False sharing is a pitfall appears in parallel codes unintentionally. If two CPU cores access independent but memory-neighboring variables, the cache does not function because the two variables locate in the same cache line and both cores have to access lower memory hierarchy to ensure memory coherence. If CPU core 0 read variable a and then update it, CPU core 1 have to invalidate the cache line where b locates and access it from either remote cores or lower hierarchy. The minimal unit of CPU reading is somewhat like write amplification in flash and SSD.

Experiment

To verify the conclusion, I’ve conducted some experiments. Codes are available at Github. Google benchmark framework is used to measure the elapsed time.

First, std::thread is exploited to simulate tasks executed in different CPU cores. In each task, the CPU fetches one variable and update several times. Note that the compiler may do some optimizations so the variable will reside in register. To avoid that, std::atomic is used to make use of memory consistency insurance.

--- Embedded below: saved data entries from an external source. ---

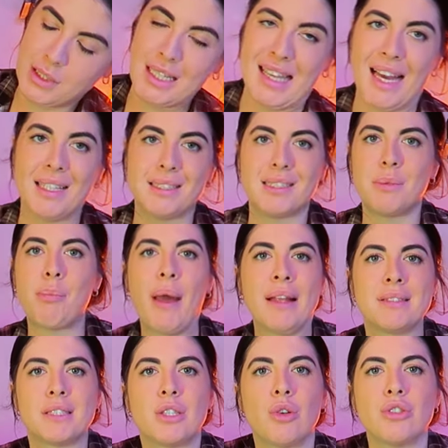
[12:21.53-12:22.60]
again
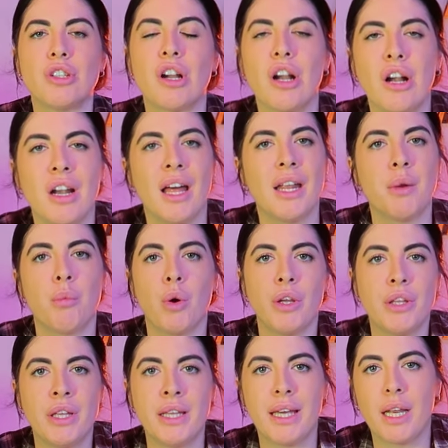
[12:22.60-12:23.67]
depending on your airline and what
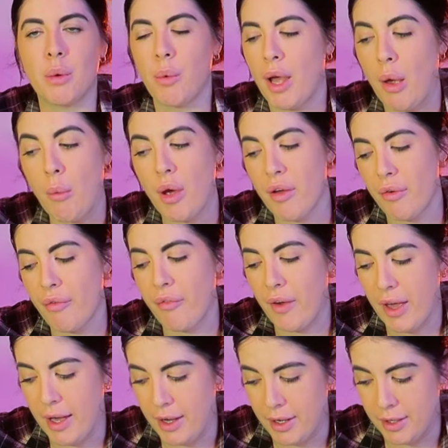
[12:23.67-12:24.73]
you can get away with
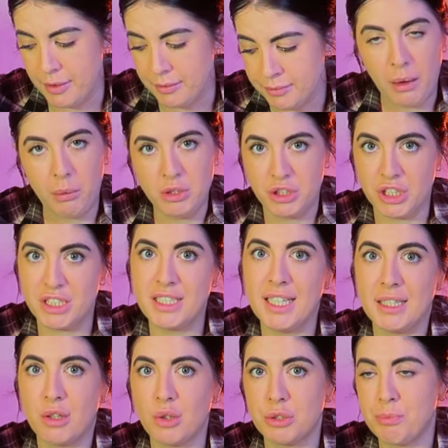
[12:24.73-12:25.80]
uh, I would just
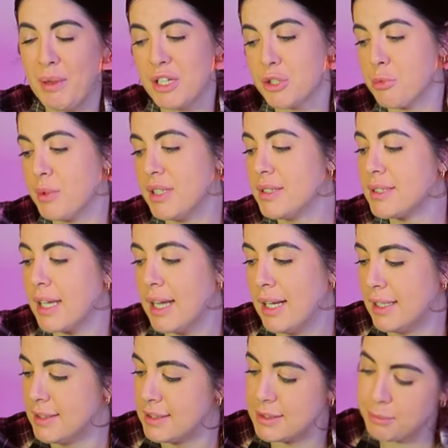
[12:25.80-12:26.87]
take those measurements
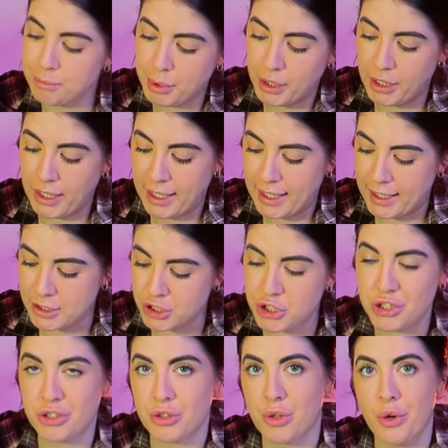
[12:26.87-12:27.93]
and put it
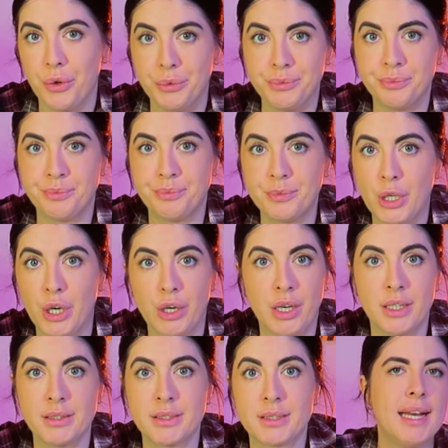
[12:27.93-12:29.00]
against your own
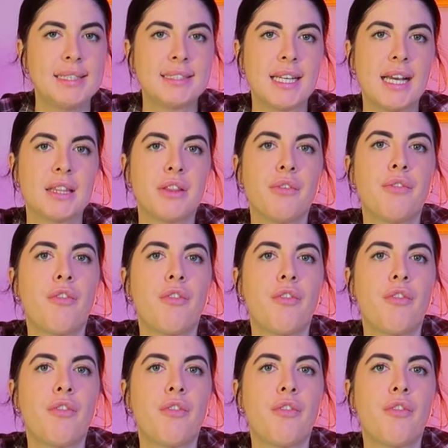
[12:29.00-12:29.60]
Airlines. And at theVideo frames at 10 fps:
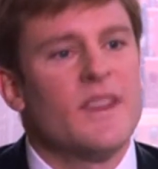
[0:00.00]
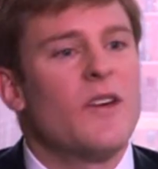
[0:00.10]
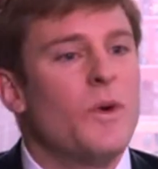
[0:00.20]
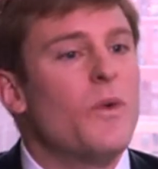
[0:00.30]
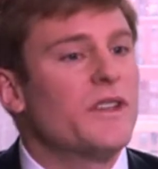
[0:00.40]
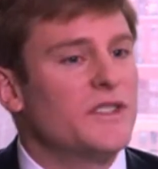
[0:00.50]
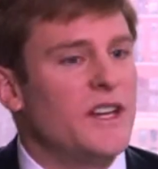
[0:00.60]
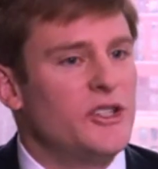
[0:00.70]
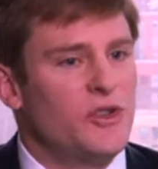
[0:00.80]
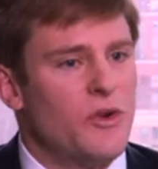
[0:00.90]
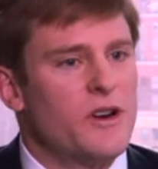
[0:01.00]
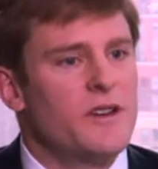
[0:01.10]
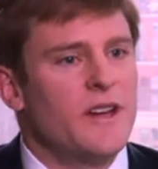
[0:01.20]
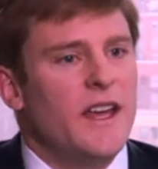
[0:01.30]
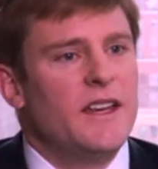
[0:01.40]
We want to stay
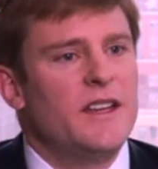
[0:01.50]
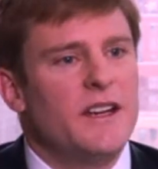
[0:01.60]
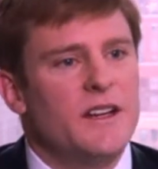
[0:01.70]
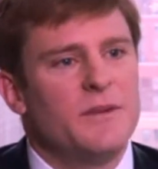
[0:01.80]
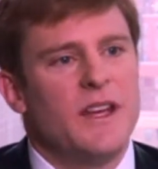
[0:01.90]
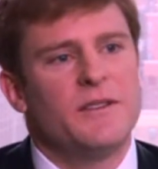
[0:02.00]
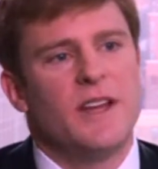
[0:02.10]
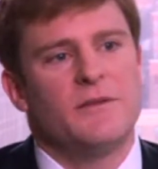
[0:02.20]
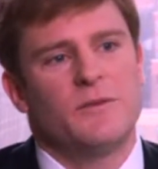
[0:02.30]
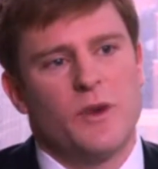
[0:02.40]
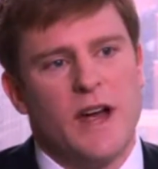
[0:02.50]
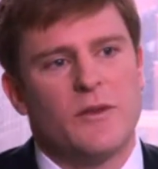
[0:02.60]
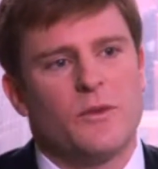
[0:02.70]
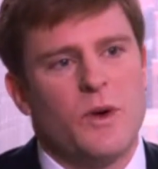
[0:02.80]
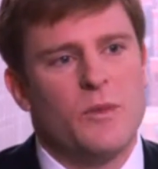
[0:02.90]
shorter, and we're
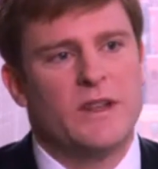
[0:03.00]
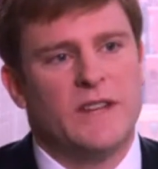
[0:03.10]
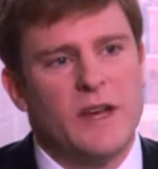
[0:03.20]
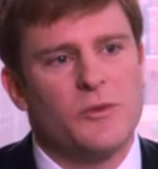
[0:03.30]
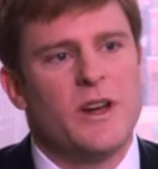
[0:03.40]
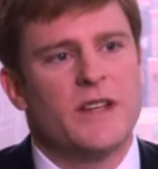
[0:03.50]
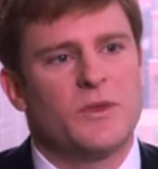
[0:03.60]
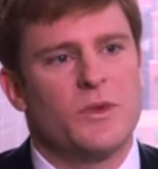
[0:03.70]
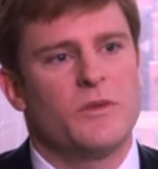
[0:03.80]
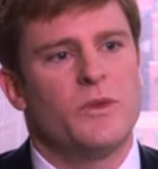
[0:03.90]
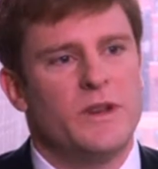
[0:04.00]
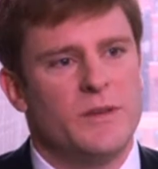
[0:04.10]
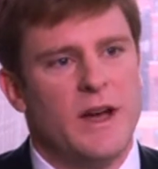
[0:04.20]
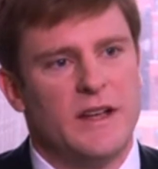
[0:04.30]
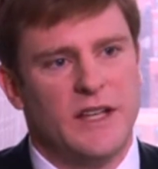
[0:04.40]
not. When we take risks, we
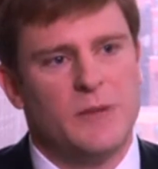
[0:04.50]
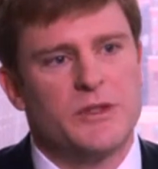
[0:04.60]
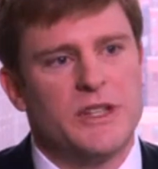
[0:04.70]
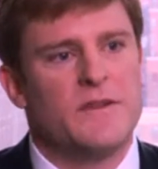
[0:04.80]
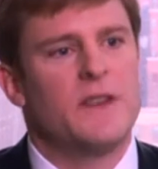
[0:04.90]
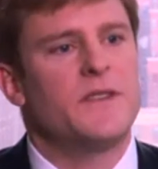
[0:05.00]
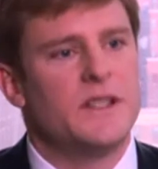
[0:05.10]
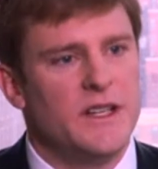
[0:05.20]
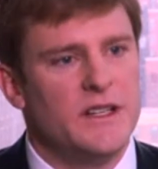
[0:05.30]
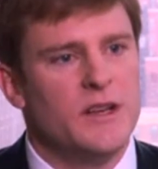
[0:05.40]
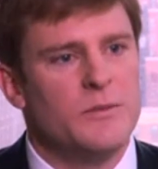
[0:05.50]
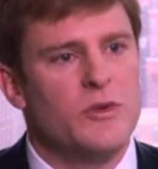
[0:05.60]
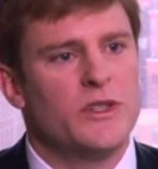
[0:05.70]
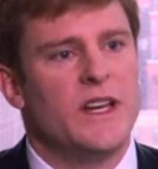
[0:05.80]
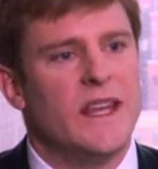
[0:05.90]
can buy 10% of our fixed income
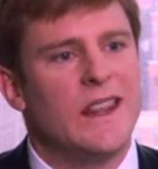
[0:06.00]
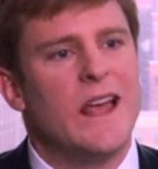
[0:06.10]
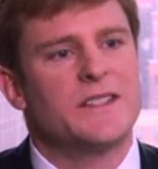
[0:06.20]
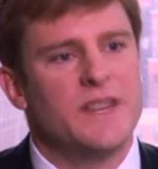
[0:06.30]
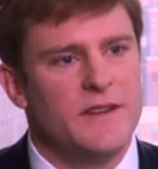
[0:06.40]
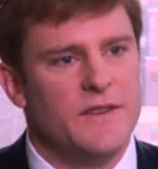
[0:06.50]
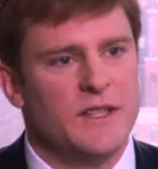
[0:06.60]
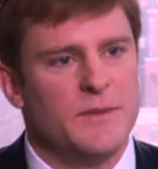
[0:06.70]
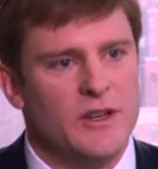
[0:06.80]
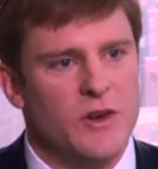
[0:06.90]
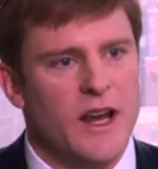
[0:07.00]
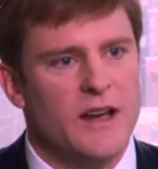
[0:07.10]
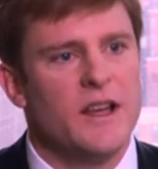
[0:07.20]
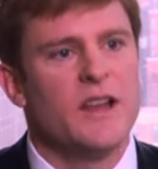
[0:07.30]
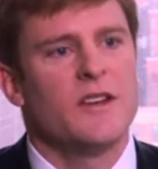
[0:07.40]
portion in less than investment
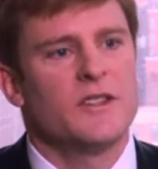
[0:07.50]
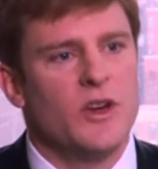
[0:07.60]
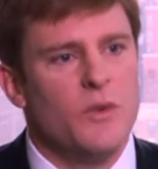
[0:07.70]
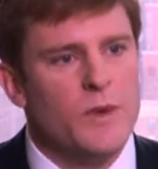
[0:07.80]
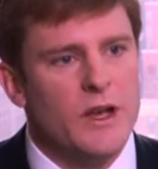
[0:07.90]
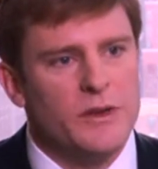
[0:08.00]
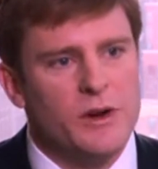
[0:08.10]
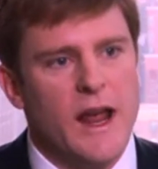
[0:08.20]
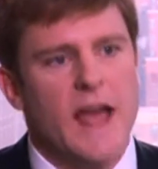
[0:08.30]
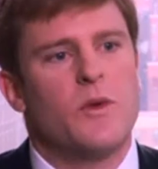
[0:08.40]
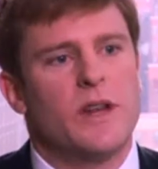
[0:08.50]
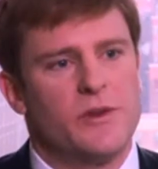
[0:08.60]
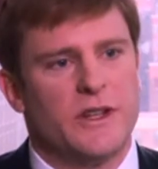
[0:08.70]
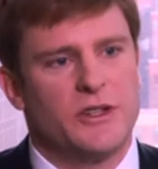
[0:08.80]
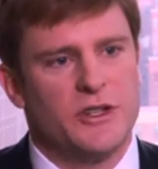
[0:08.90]
grade. So when we go through our equity
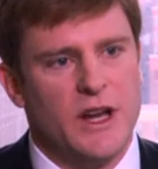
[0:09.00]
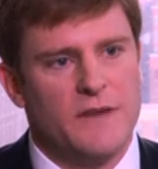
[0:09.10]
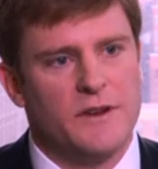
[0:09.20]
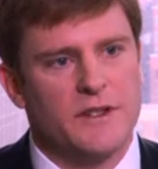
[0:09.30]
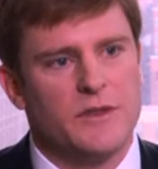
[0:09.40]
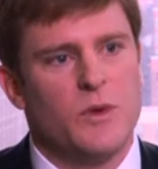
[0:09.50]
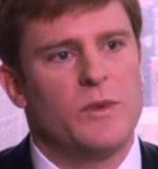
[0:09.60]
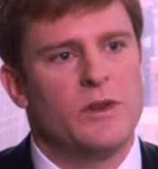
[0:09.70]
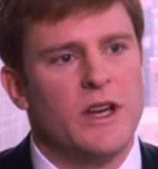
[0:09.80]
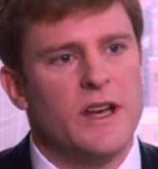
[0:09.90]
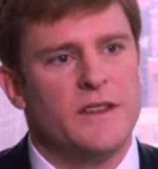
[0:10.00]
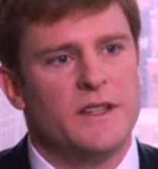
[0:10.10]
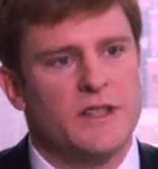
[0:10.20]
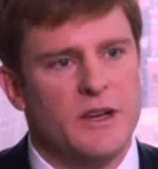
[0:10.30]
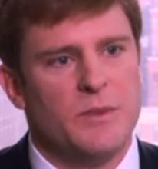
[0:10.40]
research efforts, when we're looking at
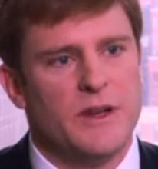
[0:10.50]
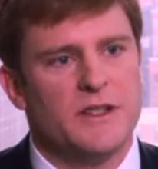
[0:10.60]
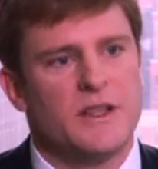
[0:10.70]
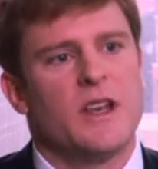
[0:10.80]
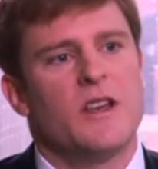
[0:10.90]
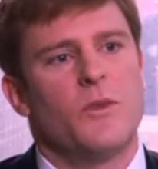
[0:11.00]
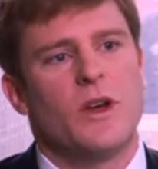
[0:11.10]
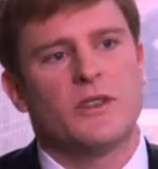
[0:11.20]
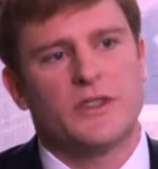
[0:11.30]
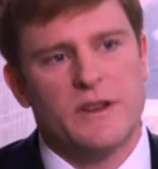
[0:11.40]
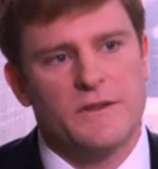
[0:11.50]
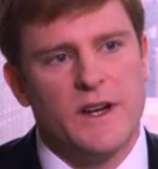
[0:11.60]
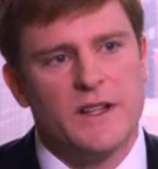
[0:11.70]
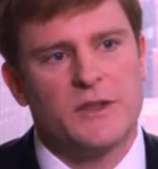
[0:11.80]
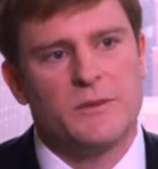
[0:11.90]
these companies, we also can
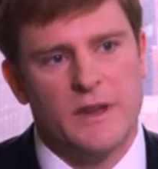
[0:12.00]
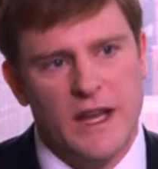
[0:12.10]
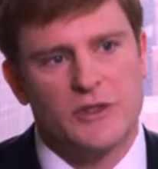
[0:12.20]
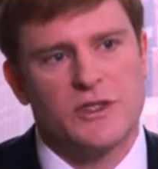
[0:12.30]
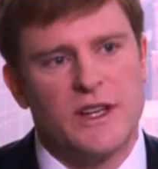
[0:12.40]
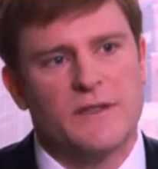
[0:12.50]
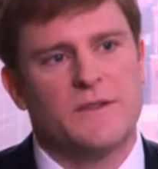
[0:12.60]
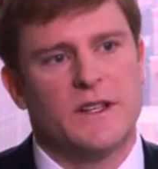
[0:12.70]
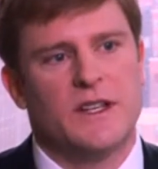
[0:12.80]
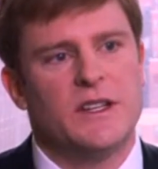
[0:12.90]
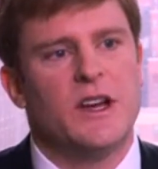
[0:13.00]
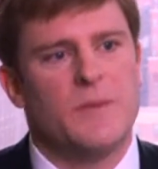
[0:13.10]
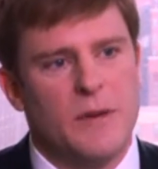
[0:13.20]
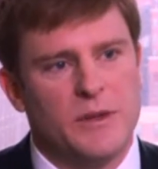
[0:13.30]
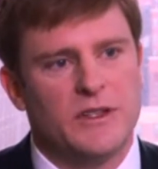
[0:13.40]
find some interesting fixed
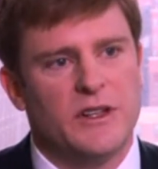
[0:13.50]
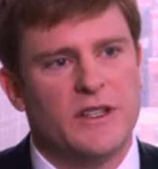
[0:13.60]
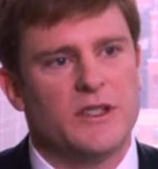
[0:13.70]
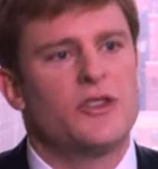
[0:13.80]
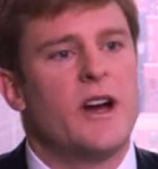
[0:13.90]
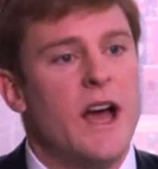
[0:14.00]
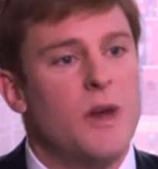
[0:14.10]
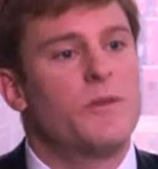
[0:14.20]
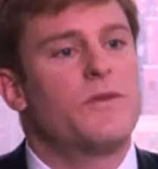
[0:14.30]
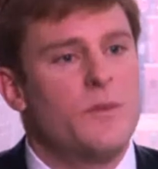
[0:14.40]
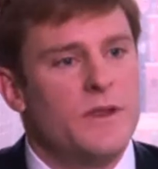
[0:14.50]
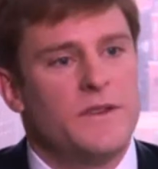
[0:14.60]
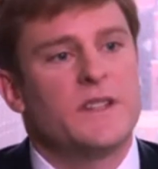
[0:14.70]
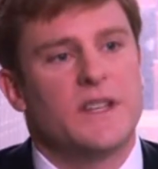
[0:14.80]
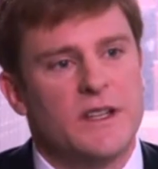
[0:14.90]
income opportunities to try to outperform on the
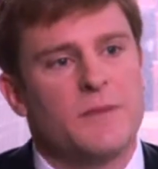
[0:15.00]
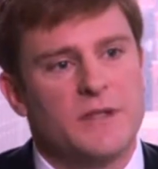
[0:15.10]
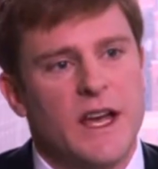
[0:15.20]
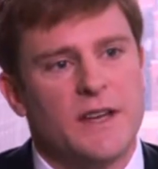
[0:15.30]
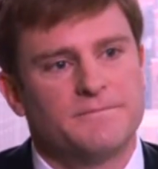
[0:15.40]
fixed income side.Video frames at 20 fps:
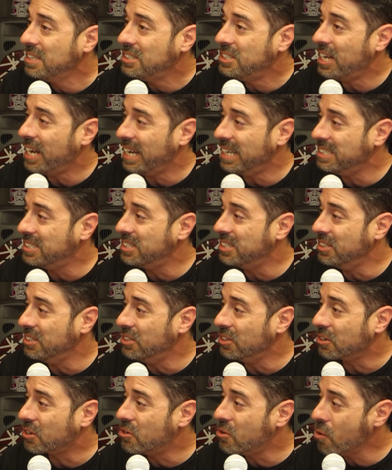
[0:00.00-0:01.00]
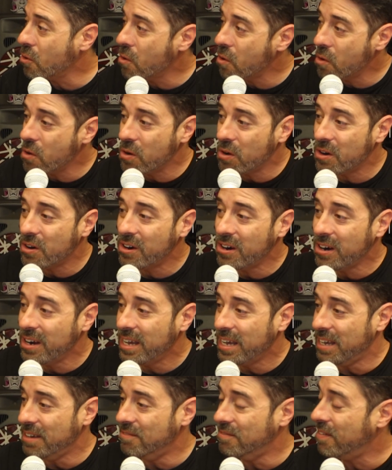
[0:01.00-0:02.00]
changed the decor,
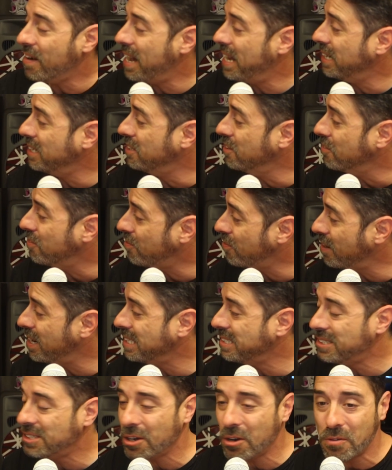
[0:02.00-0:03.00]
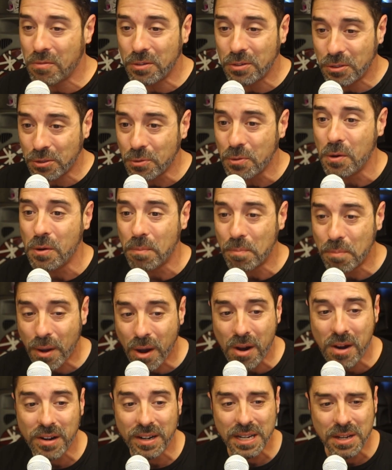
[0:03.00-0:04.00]
invited your friends over, threw a
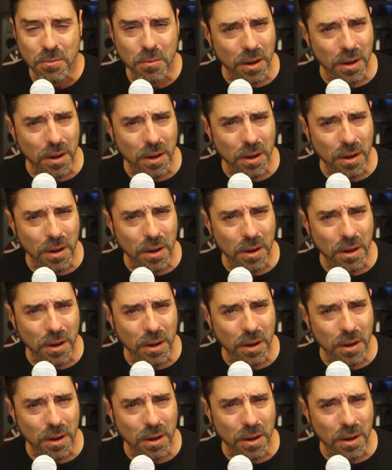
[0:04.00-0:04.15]
party.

void work(std::atomic<uint32_t>& a) {
  for (size_t i = 0; i < repeat_times; ++i) {
    a++;
  }
}
 
static void BM_direct_sharing(benchmark::State& state) {
  while (state.KeepRunning()) {
    std::atomic<uint32_t> a;
    a = 0;
 
    std::vector<std::thread> threads;
    for (size_t i = 0; i < n_threads; ++i) {
      threads.emplace_back([&]() { work(a); });
    }
 
    for (size_t i = 0; i < n_threads; ++i) {
      threads[i].join();
    }
  }
}
BENCHMARK(BM_direct_sharing)->UseRealTime()->Unit(benchmark::kMillisecond);
 
static void BM_false_sharing(benchmark::State& state) {
  while (state.KeepRunning()) {
    std::atomic<uint32_t> a, b, c, d;
    a = 0;
    b = 0;
    c = 0;
    d = 0;
 
    std::vector<std::thread> threads;
    threads.emplace_back([&]() { work(a); });
    threads.emplace_back([&]() { work(b); });
    threads.emplace_back([&]() { work(c); });
    threads.emplace_back([&]() { work(d); });
 
    for (size_t i = 0; i < n_threads; ++i) {
      threads[i].join();
    }
  }
}
BENCHMARK(BM_false_sharing)->UseRealTime()->Unit(benchmark::kMillisecond);

In BM_direct_sharing, all 4 threads share the same variable a, while in BM_false_sharing, the 4 threads seems to share no data between each other. Since sizeof(std::atmoc<uint32_t>) = 4, the 4 neighboring variable a, b, c, and d will locate in the same cache line (whose size is normally 64B in modern processors). As mentioned above, the CPU cores have to bypass the nearest cache to access the data.

So how can we avoid false sharing? Intuitively, we should avoid the neighboring variables being allocated in the same cache line. Therefore, we can append some useless bits behind the significant bits of each variable (padding), or force each variable to be aligned with cache line border (alignment). Here I use the latter.

// Avoid false sharing by exploiting memory align
static void BM_no_sharing(benchmark::State& state) {
  while (state.KeepRunning()) {
    AlignedType a, b, c, d;
    std::vector<std::thread> threads;
    threads.emplace_back([&]() { work(a.val); });
    threads.emplace_back([&]() { work(b.val); });
    threads.emplace_back([&]() { work(c.val); });
    threads.emplace_back([&]() { work(d.val); });
 
    for (size_t i = 0; i < n_threads; ++i) {
      threads[i].join();
    }
  }
}
BENCHMARK(BM_no_sharing)->UseRealTime()->Unit(benchmark::kMillisecond);

Results

The elapsed times illustrated above tell us the false sharing is acting as the 4 thread share the same variable (that’s why we call it “false sharing”).

NUMA-aware False Sharing

Moreover, I conduct some additional experiments using numactl to explore the impact of hyper-threading (HT). In my environment, a physical simulators two logical cores, and both logical cores share the same L1 and L2 cache (see details from numactl -H). If two threads running on two HTs spawned from one physical core, then the performance degradation can be alleviated since the two cores share the same cache and don’t need to invalidate the cache line. The result below supports this hypothesis.

If we run 4 threads in 4 different physical cores within the same NUMA node, the result is: As we can see, the third no sharing setting gets performance gain, but the first two settings have nearly double elapsed time compared with 0,128.

If we distribute the 4 threads into 2 different physical cores within one NUMA node, the result is: The data could not be shared between different physical cores so the elapsed time of the first two sharing settings doubles compared to the 0,128 scenario.

And if we run the 4 threads in 2 physical cores in different NUMA nodes, the no sharing setting suffers because of the inter-NUMA memory access.